A. Breakpoints make the game run faster. B. A breakpoint pauses the game and exposes every variable at that instant, without editing and re-running for each value a print would show. C. print does not work in Godot. D. Breakpoints automatically fix the bug.

Reveal answer

B. Pausing at a line lets you inspect the entire state at once via the Variables/Stack panels, where prints show one value each and need a re-run to add more. A is irrelevant (it pauses, not speeds). C is false (print is useful, just narrower). D overstates it — a breakpoint reveals, it does not repair.

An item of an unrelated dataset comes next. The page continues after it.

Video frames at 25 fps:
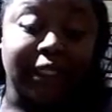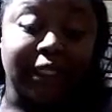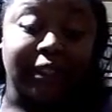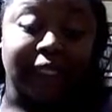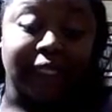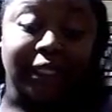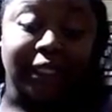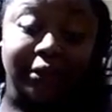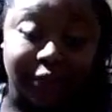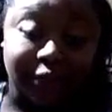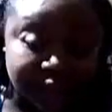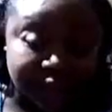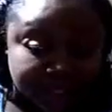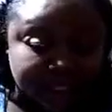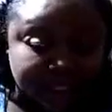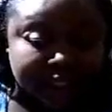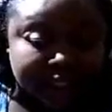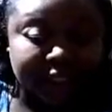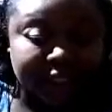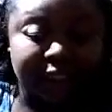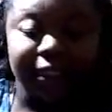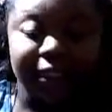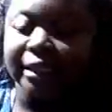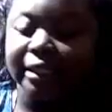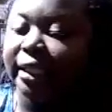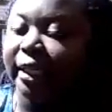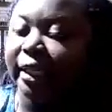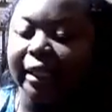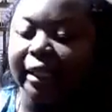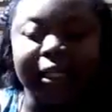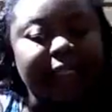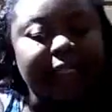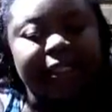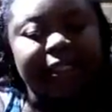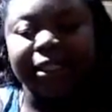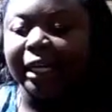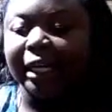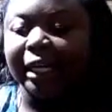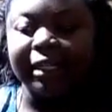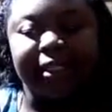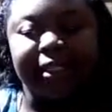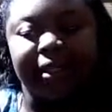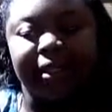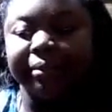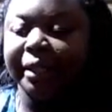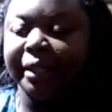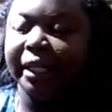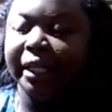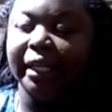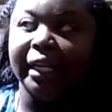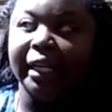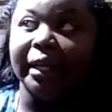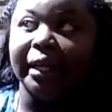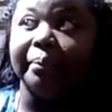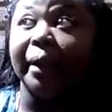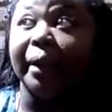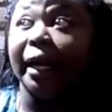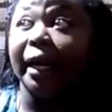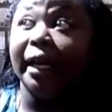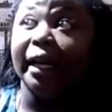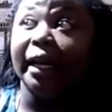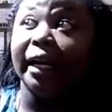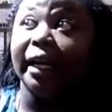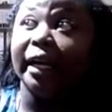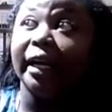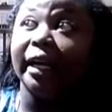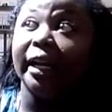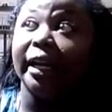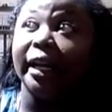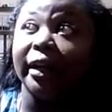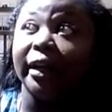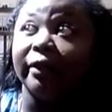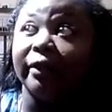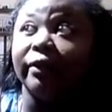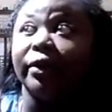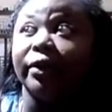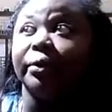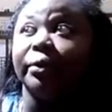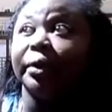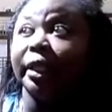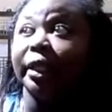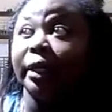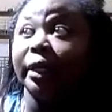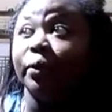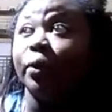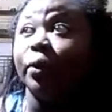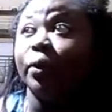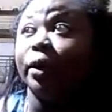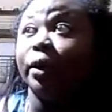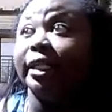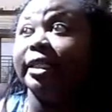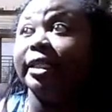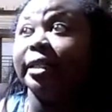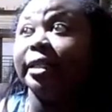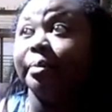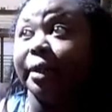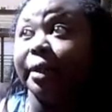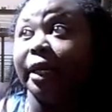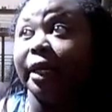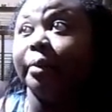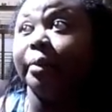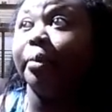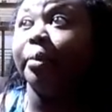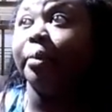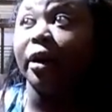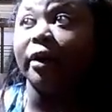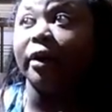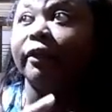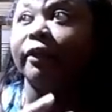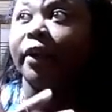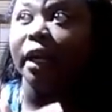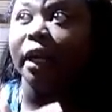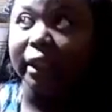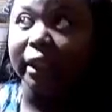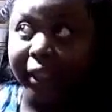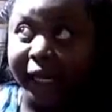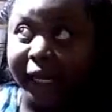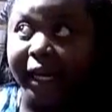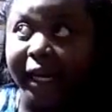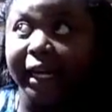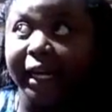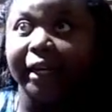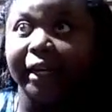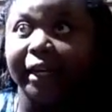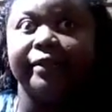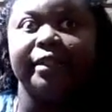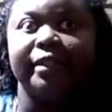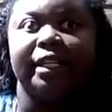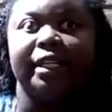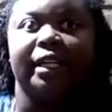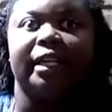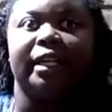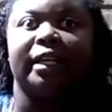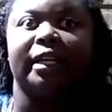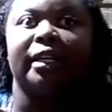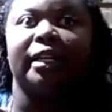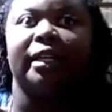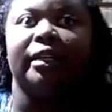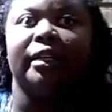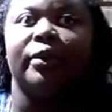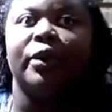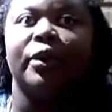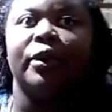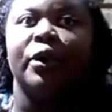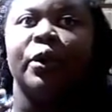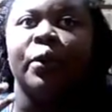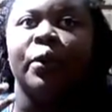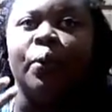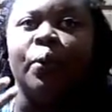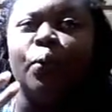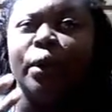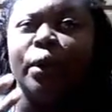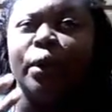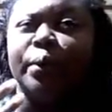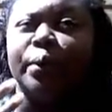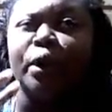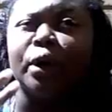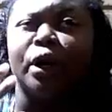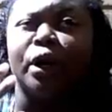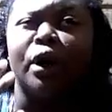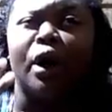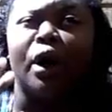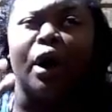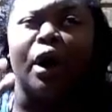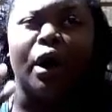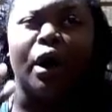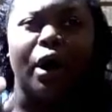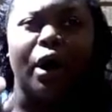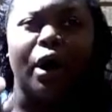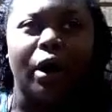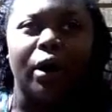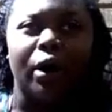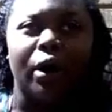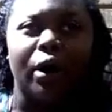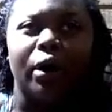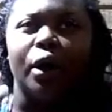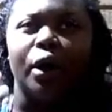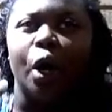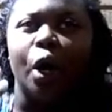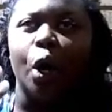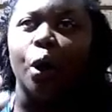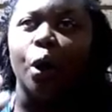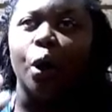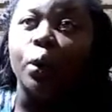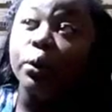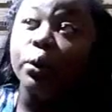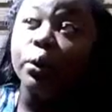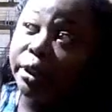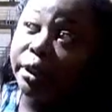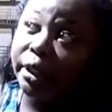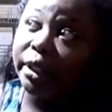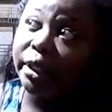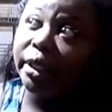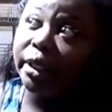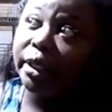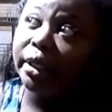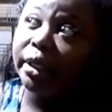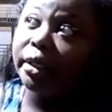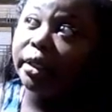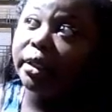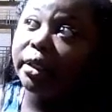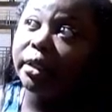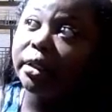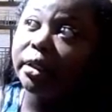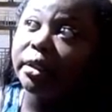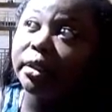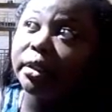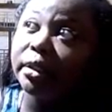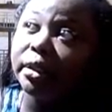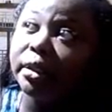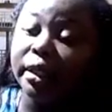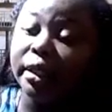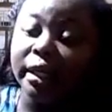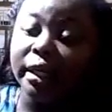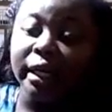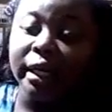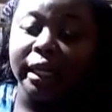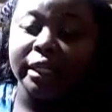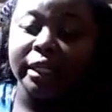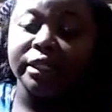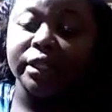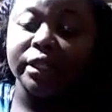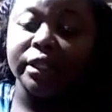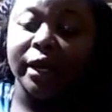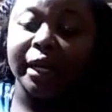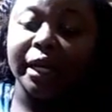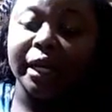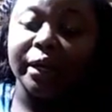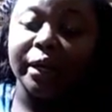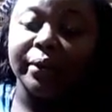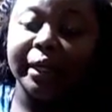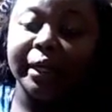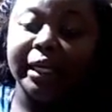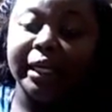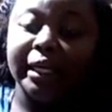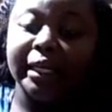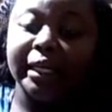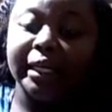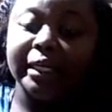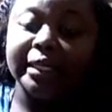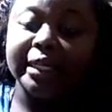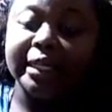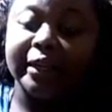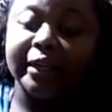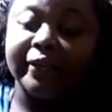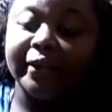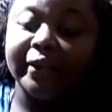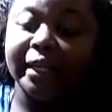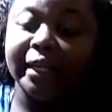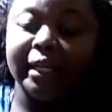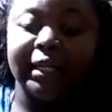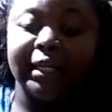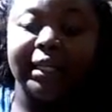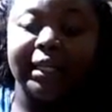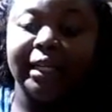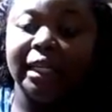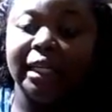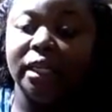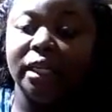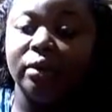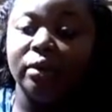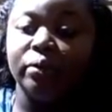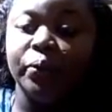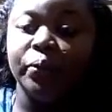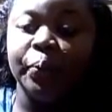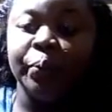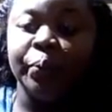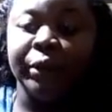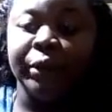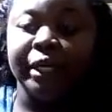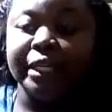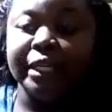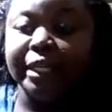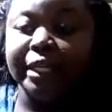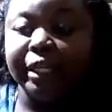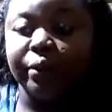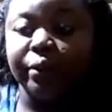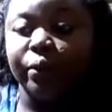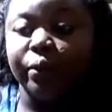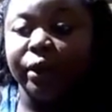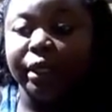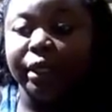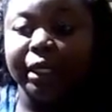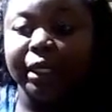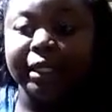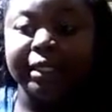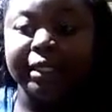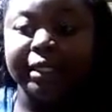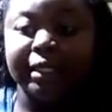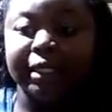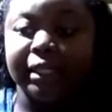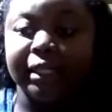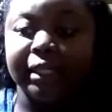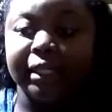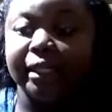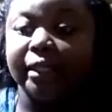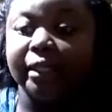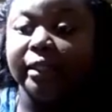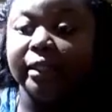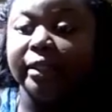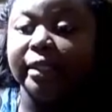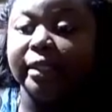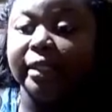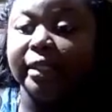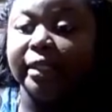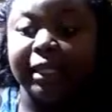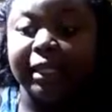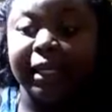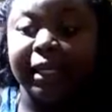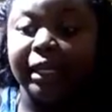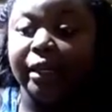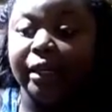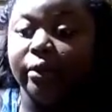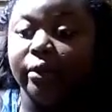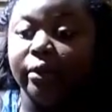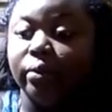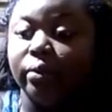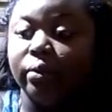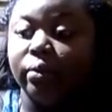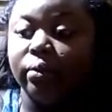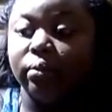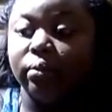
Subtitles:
do drugs. And that's not something that my dad ever really wanted to be a part of our lives. And we were all older. And so I know he definitely didn't want us to see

Q2 — The game runs and you want to confirm a specific enemy node actually exists and see its live position. Which tool?

A. The Output dock. B. The Remote scene tree, which shows the running game's live node tree and lets the Inspector read/edit a selected node's current properties. C. The FileSystem dock. D. The Project Settings dialog.

Reveal answer

B. The Remote tab mirrors the running game's tree; selecting a node shows its live properties, answering "is it in the tree?" and "what is its position now?" directly. A shows printed text, not live node state. C lists files on disk. D edits project configuration, not runtime state.

Q3 — You are editing enemy.tscn and want to test only it. Which key?

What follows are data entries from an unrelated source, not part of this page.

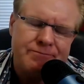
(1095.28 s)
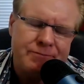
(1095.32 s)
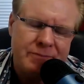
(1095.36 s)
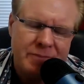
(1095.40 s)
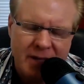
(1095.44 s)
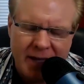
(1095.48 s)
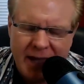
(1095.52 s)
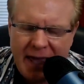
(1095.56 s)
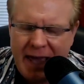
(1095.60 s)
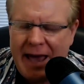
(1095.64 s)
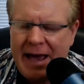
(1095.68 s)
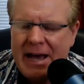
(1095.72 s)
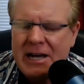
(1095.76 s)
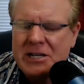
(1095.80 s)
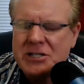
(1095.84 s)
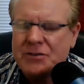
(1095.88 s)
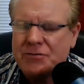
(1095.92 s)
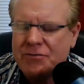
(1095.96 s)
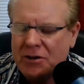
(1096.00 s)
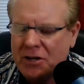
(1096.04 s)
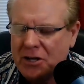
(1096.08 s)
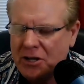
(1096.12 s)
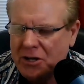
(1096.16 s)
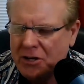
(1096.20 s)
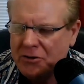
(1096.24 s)
the cash
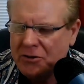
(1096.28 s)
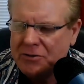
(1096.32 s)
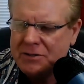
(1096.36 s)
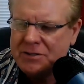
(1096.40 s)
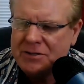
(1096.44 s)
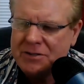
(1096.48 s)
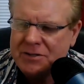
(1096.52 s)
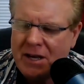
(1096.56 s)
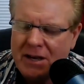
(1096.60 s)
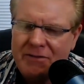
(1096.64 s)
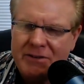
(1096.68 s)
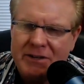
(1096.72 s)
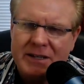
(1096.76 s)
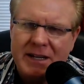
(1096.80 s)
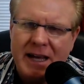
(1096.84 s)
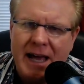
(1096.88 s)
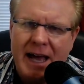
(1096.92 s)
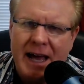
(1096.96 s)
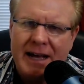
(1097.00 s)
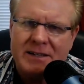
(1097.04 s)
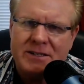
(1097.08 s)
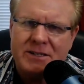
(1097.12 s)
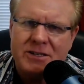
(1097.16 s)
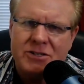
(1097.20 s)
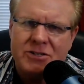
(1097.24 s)
flow and saving
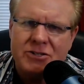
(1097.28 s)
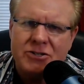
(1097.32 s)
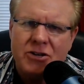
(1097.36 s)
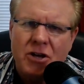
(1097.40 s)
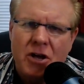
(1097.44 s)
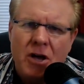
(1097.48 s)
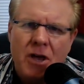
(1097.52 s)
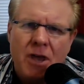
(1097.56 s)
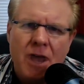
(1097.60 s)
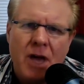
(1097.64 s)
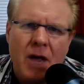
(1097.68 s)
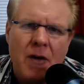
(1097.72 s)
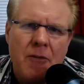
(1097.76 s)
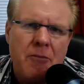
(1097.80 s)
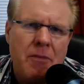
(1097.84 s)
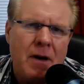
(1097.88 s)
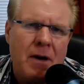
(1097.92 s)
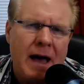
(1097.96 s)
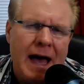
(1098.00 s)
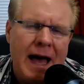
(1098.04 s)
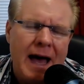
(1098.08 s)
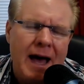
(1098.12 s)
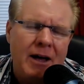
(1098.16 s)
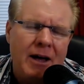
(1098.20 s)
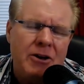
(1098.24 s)
taxes
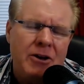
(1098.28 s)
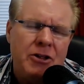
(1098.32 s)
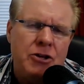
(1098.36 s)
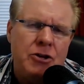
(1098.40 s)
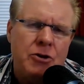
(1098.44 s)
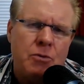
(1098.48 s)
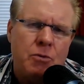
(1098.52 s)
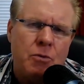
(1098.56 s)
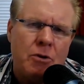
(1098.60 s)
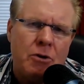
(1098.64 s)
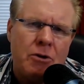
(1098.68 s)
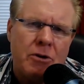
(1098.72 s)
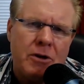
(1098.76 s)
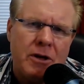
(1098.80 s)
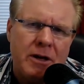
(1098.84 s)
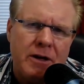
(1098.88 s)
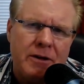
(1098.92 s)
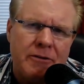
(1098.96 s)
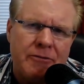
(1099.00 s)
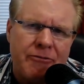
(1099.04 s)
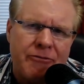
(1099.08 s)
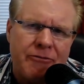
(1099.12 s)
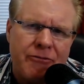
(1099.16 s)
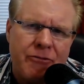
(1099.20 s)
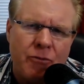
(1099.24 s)
but how do you work
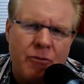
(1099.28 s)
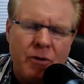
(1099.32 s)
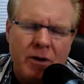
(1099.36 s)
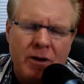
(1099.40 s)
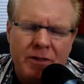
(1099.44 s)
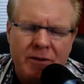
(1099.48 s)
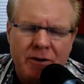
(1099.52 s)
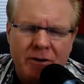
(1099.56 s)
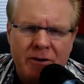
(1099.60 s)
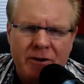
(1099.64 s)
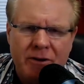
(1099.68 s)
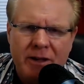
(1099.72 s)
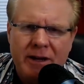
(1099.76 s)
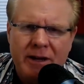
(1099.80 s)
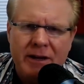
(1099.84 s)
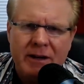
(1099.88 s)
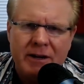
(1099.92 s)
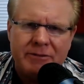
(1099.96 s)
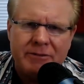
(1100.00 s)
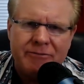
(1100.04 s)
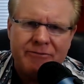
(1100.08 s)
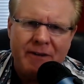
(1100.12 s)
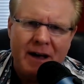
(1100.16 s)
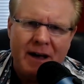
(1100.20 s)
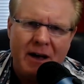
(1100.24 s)
it when they're needing
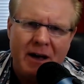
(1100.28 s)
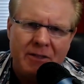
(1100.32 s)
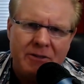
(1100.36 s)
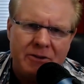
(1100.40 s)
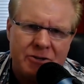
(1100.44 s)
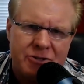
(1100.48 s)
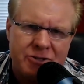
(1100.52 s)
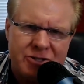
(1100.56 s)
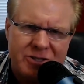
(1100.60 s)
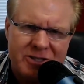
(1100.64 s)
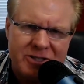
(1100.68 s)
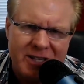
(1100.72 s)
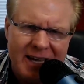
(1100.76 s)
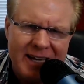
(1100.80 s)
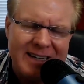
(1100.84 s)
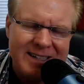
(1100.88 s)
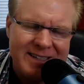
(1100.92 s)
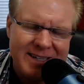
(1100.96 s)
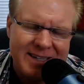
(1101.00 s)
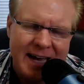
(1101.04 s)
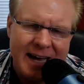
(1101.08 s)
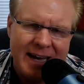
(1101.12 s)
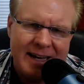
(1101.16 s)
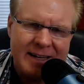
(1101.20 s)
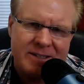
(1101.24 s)
to file their state
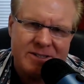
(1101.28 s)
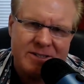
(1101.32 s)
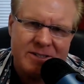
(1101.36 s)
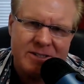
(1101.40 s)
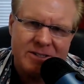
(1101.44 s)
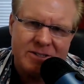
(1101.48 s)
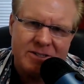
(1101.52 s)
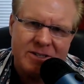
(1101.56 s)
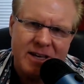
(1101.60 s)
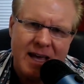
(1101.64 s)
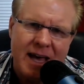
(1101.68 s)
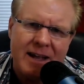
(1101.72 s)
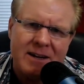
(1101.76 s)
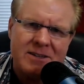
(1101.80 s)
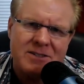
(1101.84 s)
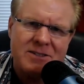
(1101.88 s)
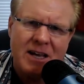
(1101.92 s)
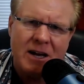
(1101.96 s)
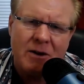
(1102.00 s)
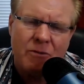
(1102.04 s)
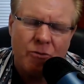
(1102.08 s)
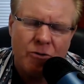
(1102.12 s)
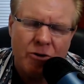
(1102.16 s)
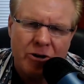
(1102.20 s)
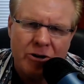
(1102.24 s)
taxes? How does
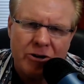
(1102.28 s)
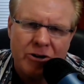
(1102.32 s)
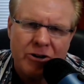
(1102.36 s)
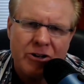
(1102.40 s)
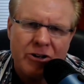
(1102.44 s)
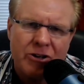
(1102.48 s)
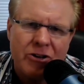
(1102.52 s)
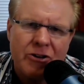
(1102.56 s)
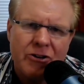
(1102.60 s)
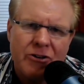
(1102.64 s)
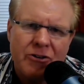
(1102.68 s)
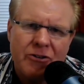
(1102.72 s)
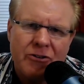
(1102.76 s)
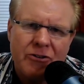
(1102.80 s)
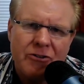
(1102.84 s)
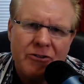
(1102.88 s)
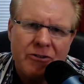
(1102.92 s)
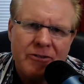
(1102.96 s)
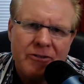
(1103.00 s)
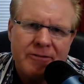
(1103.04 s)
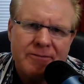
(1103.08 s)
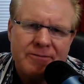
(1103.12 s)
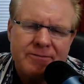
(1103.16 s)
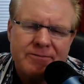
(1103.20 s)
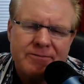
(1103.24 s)
that work? Yeah, that's a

A. F5 — it runs whatever is open. B. F6 — run the current scene by itself. C. F8 — stop. D. Either; they are equivalent.

Reveal answer

B. F6 runs the current scene in isolation; F5 runs the project's main scene regardless of what is open (so A misstates it), and they are not equivalent (D). C stops a running game, it does not launch a scene.

Integration question

Q4 — open

Capstone, spanning the whole book. You press F5 and the game crashes with a "call on Nil" on a line that reads an enemy's StatBlock to apply damage. Lay out a complete diagnosis using the debugging tools of this chapter and the concepts from across Foundations — what you would observe in the Debugger and Remote tree, which Part A and Part B ideas are candidate causes, and how the same ideas would have prevented it. Conclude with why finishing this book means you can now work on the ARPG and idle books rather than merely copy them.

Reveal expected answer

Observe first. The Debugger names the failing line and that the base is Nil, so the StatBlock (or the enemy) reference is null; the stack trace shows how execution reached it. Set a breakpoint before the line, re-run to the pause, and read the Variables panel to confirm which reference is null rather than guessing; use the Remote tree to check whether the enemy node is actually in the tree and whether its stats slot is populated. Candidate causes, by concept: the StatBlock is a custom Resource (G1.6) — was it assigned in the Inspector, or is the @export var stats slot empty? The reference may be a child grabbed without @onready (L2.2) so it evaluated before the tree was built (G2.1 lifecycle); it may be a cast that returned null without a guard (as, L2.1); the enemy itself may be an orphan never added to the tree (G1.2); or a shared resource was .duplicate()d incorrectly so one path holds nothing (L1.5). Prevention, same concepts: type the reference (var stats: StatBlock) so a wrong assignment is caught early (L1.2); grab children with @onready (L2.2); guard casts with a null check (L2.1); assert(stats != null, ...) at the top of the function so the failure names the violated assumption at the door, not three calls later (L2.4). Why you can now work on the game books: every layer of that diagnosis — types and references (Part A), the node/scene/resource model and the lifecycle (Part B), and the observability tools (this chapter) — is something you now reason about directly. When the ARPG book builds a Health component or the idle book wires a tick autoload, you are not copying steps; you know what each line is, why it is where it is, and how to find out when it misbehaves. The hand-off table above is the proof: each thing those books assume has a home here, and you have lived in all of them.